Segment Open
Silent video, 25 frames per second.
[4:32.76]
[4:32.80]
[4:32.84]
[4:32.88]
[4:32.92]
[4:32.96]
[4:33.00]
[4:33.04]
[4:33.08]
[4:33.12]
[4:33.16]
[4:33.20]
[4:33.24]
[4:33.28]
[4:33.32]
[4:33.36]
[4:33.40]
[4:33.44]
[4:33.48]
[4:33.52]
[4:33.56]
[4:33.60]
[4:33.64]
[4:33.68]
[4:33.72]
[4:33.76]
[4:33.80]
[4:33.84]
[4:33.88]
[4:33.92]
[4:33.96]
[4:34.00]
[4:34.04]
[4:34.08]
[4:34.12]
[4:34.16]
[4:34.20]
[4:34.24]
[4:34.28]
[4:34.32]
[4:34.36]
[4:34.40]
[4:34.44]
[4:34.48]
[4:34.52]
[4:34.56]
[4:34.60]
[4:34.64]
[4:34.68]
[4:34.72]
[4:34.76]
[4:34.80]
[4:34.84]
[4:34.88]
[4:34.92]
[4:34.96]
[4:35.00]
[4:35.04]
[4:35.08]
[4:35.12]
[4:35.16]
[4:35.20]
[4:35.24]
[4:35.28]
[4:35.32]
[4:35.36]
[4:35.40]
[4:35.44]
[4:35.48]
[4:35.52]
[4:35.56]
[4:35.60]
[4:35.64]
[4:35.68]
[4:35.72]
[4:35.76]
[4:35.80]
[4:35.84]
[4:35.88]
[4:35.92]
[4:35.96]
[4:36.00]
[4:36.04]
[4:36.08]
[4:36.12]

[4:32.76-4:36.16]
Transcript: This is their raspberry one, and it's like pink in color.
Segment Closed
What to do: Go through the data and retype all of it exactly.

The answer:
Silent video, 25 frames per second.
[4:32.76]
[4:32.80]
[4:32.84]
[4:32.88]
[4:32.92]
[4:32.96]
[4:33.00]
[4:33.04]
[4:33.08]
[4:33.12]
[4:33.16]
[4:33.20]
[4:33.24]
[4:33.28]
[4:33.32]
[4:33.36]
[4:33.40]
[4:33.44]
[4:33.48]
[4:33.52]
[4:33.56]
[4:33.60]
[4:33.64]
[4:33.68]
[4:33.72]
[4:33.76]
[4:33.80]
[4:33.84]
[4:33.88]
[4:33.92]
[4:33.96]
[4:34.00]
[4:34.04]
[4:34.08]
[4:34.12]
[4:34.16]
[4:34.20]
[4:34.24]
[4:34.28]
[4:34.32]
[4:34.36]
[4:34.40]
[4:34.44]
[4:34.48]
[4:34.52]
[4:34.56]
[4:34.60]
[4:34.64]
[4:34.68]
[4:34.72]
[4:34.76]
[4:34.80]
[4:34.84]
[4:34.88]
[4:34.92]
[4:34.96]
[4:35.00]
[4:35.04]
[4:35.08]
[4:35.12]
[4:35.16]
[4:35.20]
[4:35.24]
[4:35.28]
[4:35.32]
[4:35.36]
[4:35.40]
[4:35.44]
[4:35.48]
[4:35.52]
[4:35.56]
[4:35.60]
[4:35.64]
[4:35.68]
[4:35.72]
[4:35.76]
[4:35.80]
[4:35.84]
[4:35.88]
[4:35.92]
[4:35.96]
[4:36.00]
[4:36.04]
[4:36.08]
[4:36.12]

[4:32.76-4:36.16]
Transcript: This is their raspberry one, and it's like pink in color.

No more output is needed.